Even the theft of very small sums can justify termination for cause. For example, in Chatten v. Linamar Transportation, 2011 CarswellNat 3467, a case our law firm argued for the employer, a payroll administrator with over 20 years of service secretly removed a small but mandatory deduction from her regular pay. The employee had pocketed less than $20.00 when the employer learned what she had done and fired her. The adjudicator concluded there was just cause because the employer needed to trust employees working on its payroll, and the theft, however small, was sufficient to destroy that trust.

But not all thefts result in cause for termination. In Kidd v.

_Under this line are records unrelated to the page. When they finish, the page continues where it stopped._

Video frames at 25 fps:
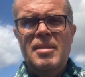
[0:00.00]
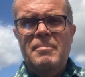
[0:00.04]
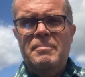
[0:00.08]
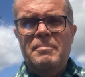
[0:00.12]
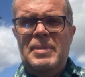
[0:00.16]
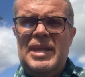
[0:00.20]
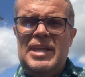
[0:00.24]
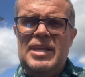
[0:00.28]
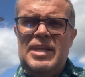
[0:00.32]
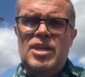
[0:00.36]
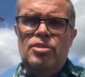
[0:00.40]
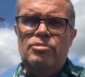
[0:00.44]

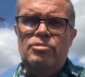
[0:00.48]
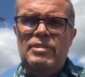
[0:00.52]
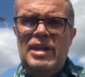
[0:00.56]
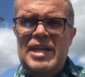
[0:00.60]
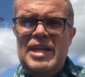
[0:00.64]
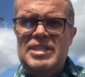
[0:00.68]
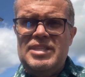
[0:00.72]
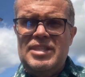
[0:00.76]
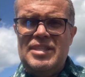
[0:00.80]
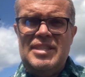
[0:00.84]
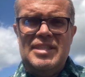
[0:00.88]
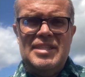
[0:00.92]
Being
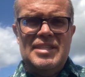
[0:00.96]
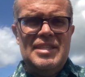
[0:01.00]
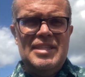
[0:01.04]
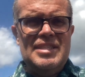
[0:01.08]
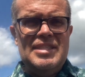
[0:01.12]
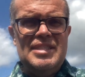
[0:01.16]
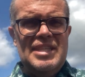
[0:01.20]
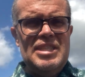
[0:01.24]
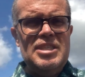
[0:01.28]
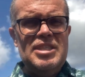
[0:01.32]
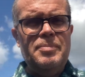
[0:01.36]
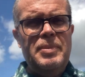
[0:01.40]
courageous is a
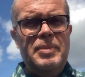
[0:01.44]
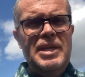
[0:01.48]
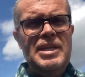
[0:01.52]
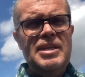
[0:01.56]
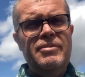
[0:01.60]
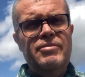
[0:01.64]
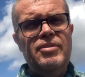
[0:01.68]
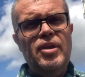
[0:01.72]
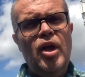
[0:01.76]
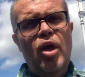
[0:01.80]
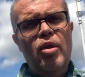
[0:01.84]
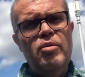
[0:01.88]
discipline
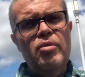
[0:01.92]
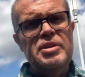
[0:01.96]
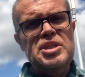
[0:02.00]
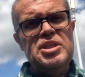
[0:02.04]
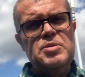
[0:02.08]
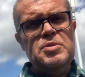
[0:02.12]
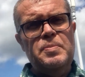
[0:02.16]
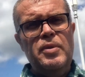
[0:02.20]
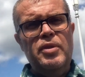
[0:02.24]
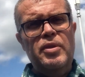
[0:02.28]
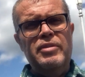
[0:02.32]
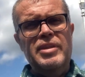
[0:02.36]
of the Holy
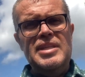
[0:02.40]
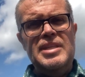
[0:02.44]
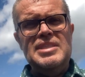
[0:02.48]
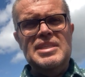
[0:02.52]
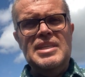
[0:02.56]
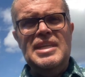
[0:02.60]
Spirit,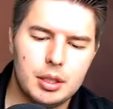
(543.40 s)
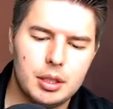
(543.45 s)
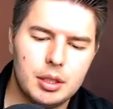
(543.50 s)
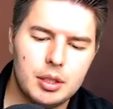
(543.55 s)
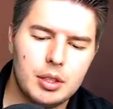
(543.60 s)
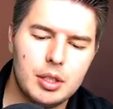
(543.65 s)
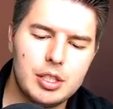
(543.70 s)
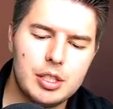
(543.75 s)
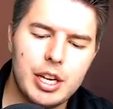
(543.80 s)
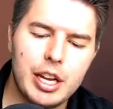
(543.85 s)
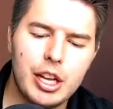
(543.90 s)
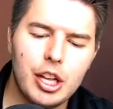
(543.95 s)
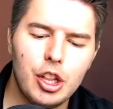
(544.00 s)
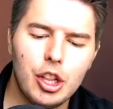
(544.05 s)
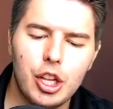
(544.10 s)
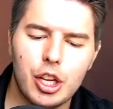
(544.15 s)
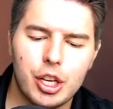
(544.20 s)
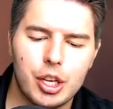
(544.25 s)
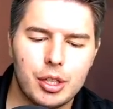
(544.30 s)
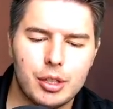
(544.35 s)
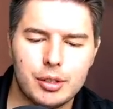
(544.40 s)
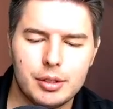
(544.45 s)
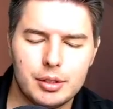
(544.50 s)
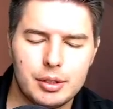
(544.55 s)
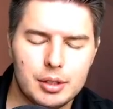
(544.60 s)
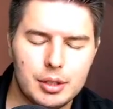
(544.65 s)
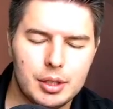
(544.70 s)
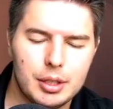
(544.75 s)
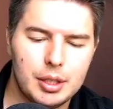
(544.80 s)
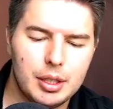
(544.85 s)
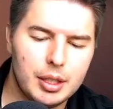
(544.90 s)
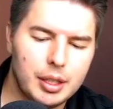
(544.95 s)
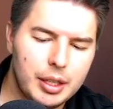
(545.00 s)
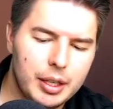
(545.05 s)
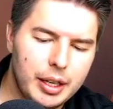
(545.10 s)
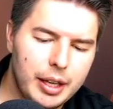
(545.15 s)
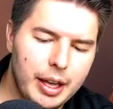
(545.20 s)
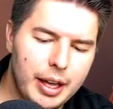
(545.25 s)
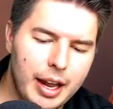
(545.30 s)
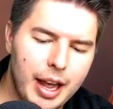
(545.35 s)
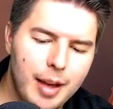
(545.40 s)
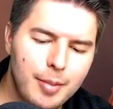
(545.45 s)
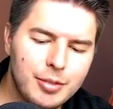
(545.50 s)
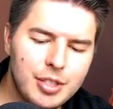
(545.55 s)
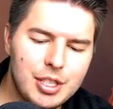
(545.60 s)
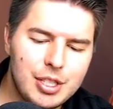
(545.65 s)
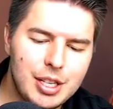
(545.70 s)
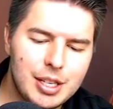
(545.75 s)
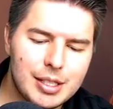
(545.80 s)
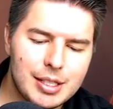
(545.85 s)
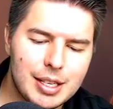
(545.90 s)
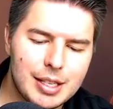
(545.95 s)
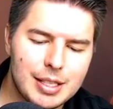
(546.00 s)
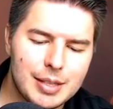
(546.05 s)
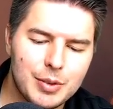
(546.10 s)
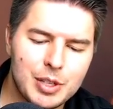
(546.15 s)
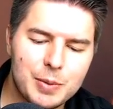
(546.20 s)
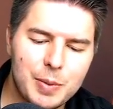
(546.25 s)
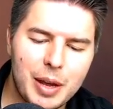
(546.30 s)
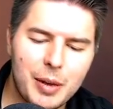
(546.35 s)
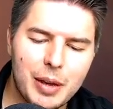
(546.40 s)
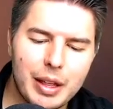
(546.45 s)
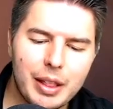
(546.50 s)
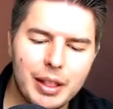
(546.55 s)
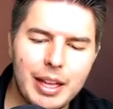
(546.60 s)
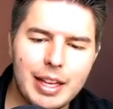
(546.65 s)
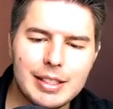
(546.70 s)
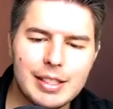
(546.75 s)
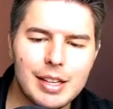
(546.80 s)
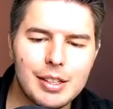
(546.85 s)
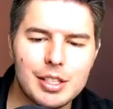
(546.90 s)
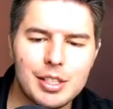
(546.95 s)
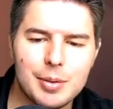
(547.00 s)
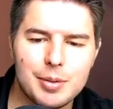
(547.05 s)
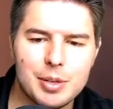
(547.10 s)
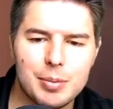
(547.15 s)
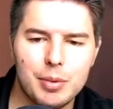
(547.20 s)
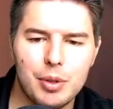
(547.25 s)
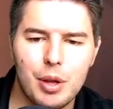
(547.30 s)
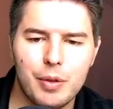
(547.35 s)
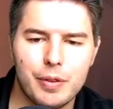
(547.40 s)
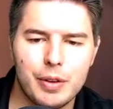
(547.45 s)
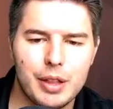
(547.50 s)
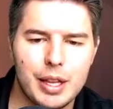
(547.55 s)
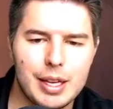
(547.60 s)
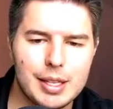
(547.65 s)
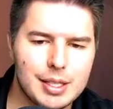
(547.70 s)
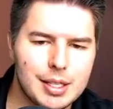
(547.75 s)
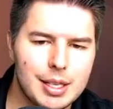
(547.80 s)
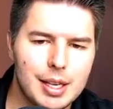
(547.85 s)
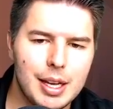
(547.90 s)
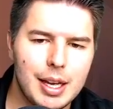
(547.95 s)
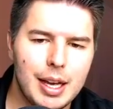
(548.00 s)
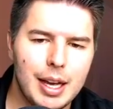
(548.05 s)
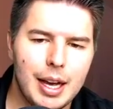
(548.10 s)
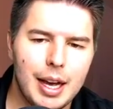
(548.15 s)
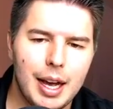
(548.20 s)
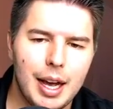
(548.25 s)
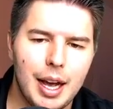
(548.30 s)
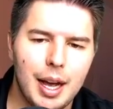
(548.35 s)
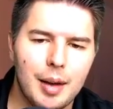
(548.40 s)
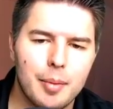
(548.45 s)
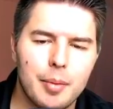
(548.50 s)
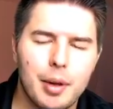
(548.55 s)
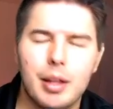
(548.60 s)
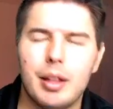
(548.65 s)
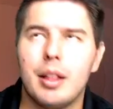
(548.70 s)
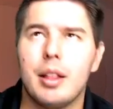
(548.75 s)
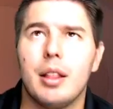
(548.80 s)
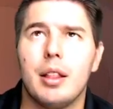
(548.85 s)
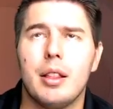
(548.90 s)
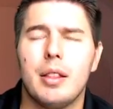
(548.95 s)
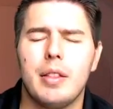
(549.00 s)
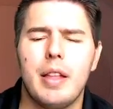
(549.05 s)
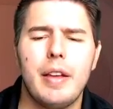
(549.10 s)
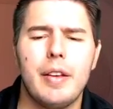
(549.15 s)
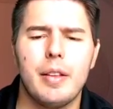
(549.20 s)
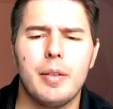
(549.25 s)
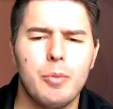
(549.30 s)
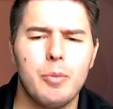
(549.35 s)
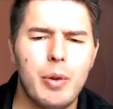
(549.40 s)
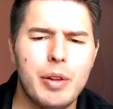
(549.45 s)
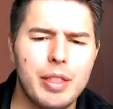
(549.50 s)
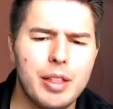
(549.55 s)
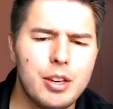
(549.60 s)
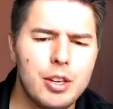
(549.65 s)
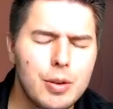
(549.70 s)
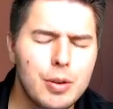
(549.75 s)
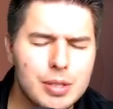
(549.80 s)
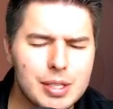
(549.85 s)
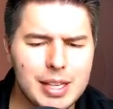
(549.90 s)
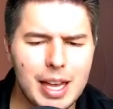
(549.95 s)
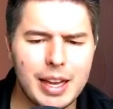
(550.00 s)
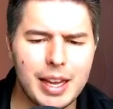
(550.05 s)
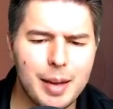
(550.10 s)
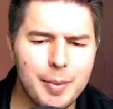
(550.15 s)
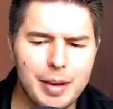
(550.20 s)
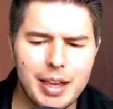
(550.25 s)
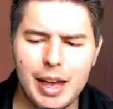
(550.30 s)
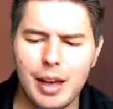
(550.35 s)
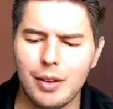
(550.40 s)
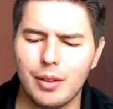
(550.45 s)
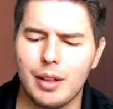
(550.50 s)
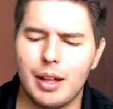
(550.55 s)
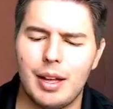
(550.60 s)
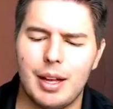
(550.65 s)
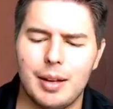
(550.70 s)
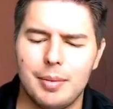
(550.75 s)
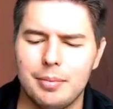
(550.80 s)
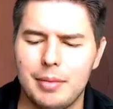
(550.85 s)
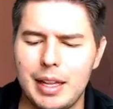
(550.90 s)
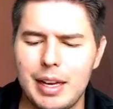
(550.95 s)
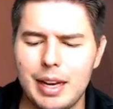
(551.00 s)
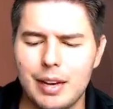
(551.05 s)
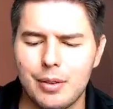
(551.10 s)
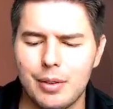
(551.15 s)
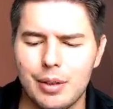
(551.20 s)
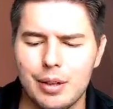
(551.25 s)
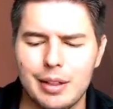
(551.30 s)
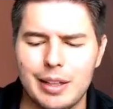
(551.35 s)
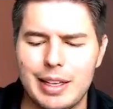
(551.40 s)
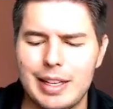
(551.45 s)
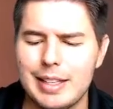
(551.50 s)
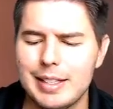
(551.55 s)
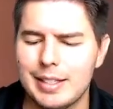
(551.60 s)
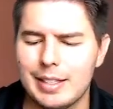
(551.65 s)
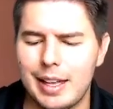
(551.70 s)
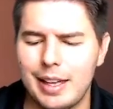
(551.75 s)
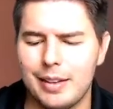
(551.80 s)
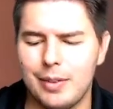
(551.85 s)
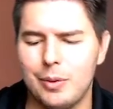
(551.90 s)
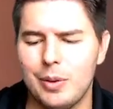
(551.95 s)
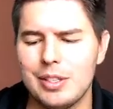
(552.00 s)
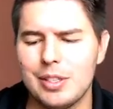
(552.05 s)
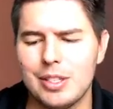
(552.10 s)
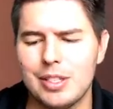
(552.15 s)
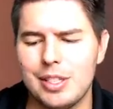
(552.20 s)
Let's take a look at MTG Assistant, which, by the way, the link's down in the description below for this. With the new set coming out, they didn't release, like, Wizards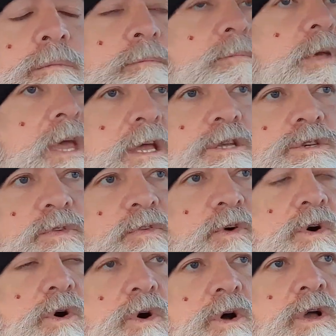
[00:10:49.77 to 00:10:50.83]

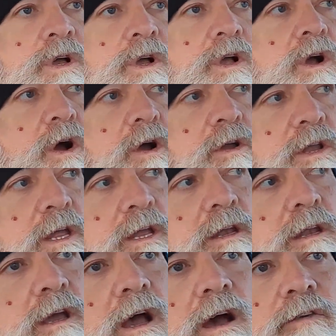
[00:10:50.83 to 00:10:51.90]
peaceful
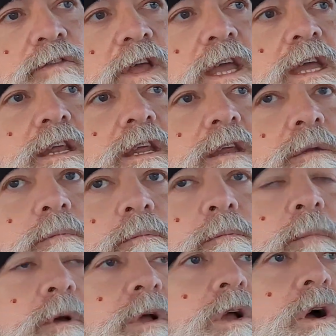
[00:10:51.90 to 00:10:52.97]
Garden of
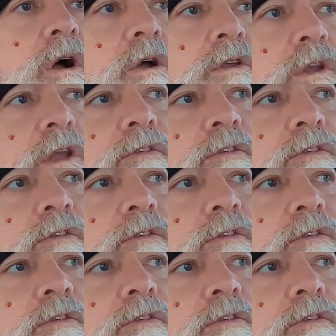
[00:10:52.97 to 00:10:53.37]
Eden. GardenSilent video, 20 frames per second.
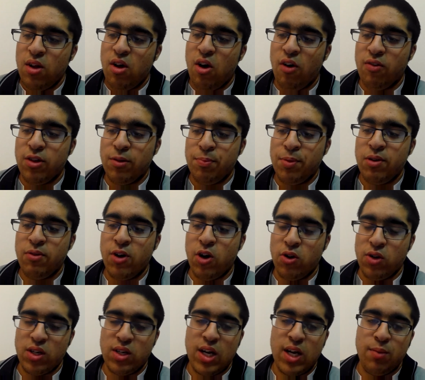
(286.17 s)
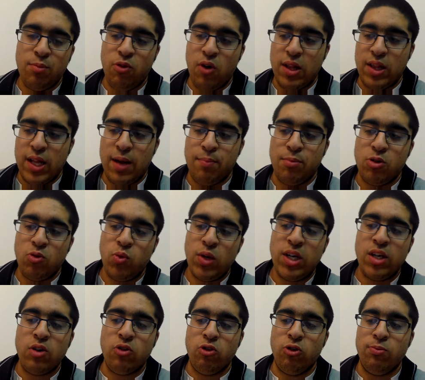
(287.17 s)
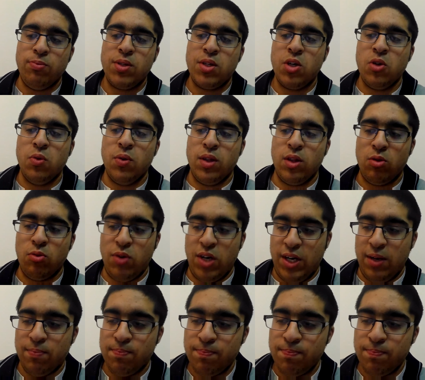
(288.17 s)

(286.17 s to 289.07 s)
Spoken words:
of the periodic table, and they're between groups 2 and 3.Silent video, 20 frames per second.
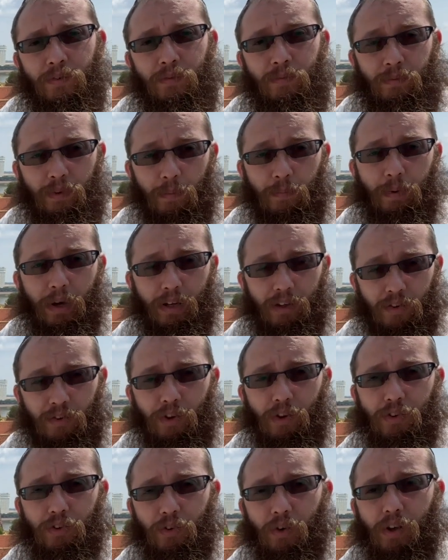Phnom Penh is
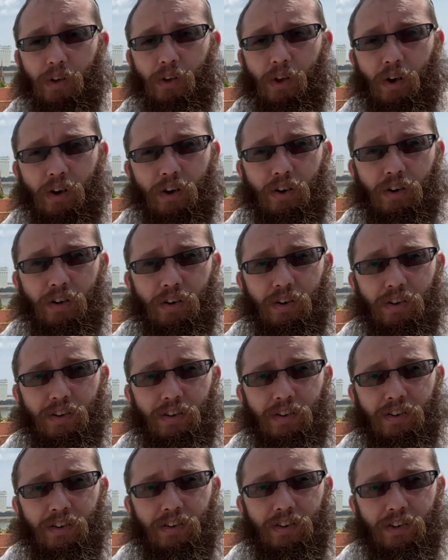also a loch.
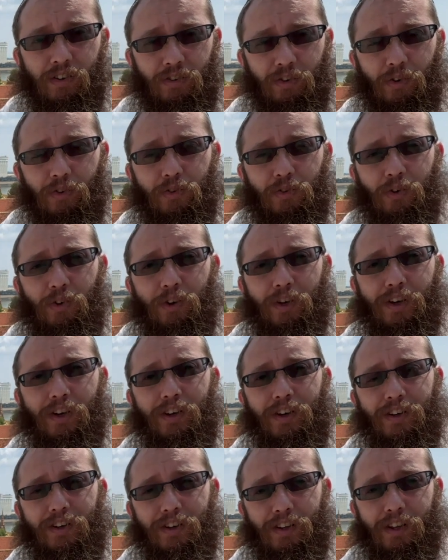It's also
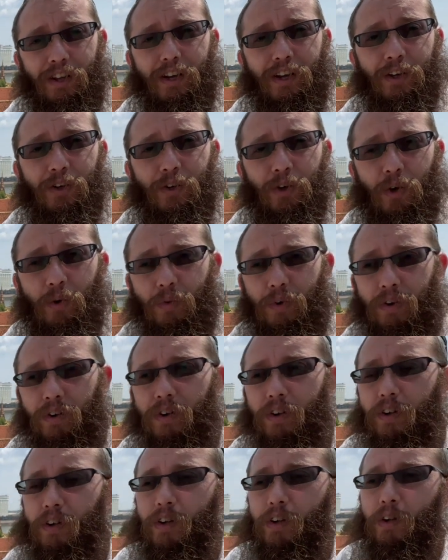like a nowhere.
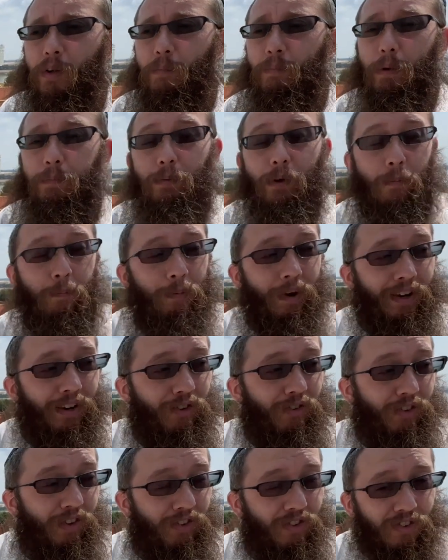But Phnom Penh
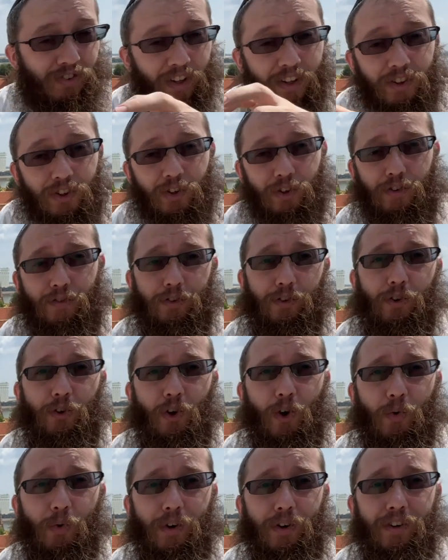is the center of
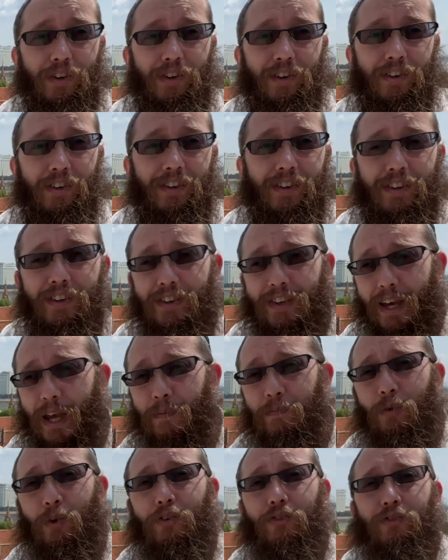nowhere. They
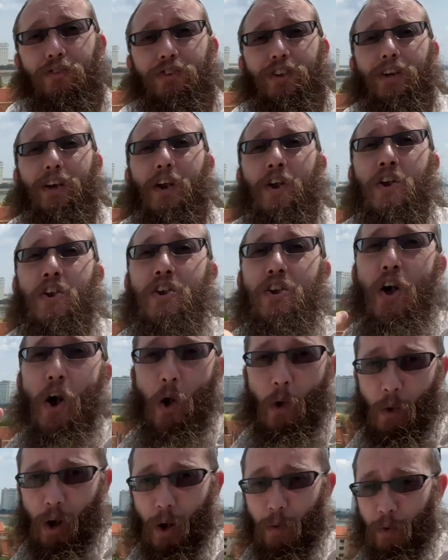moved to the
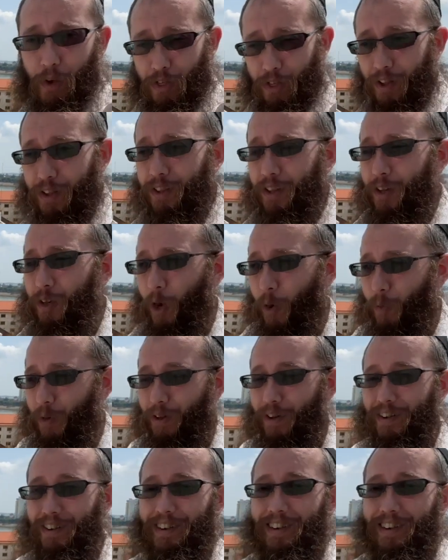nowhere within nowhere.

Hudson’s Bay Company,[2003] O.J. No. 1474, the employee (a manager) left a Zeller’s store (a subsidiary of the employer) without paying for two items in his pockets. When confronted by security, the employee said he was upset by a personal matter and simply had forgotten that he had the items. No charges were laid. The next day the employee told his supervisor about the incident and apologized. He was fired shortly thereafter. The judge found there was no just cause because the employee had no intention of stealing the items, and termination was therefore a disproportionate response.

Similarly, in Varsity Plymouth Chrysler (1994) Limited v. Pomerleau, [2002] A.J. No. 929, the employee (a new car sales manager) personally used one of the employer’s trucks without paying for it and then sold the truck for personal profit. The trial judge found there was no just cause because the employer had tolerated similar bad behaviour from other employees in the past.

These last cases emphasize the central importance that context plays in just cause cases. When faced with dishonest conduct, managers and human resources professionals must carefully examine the context (including any mitigating factors) to determine whether “capital punishment” fits the crime.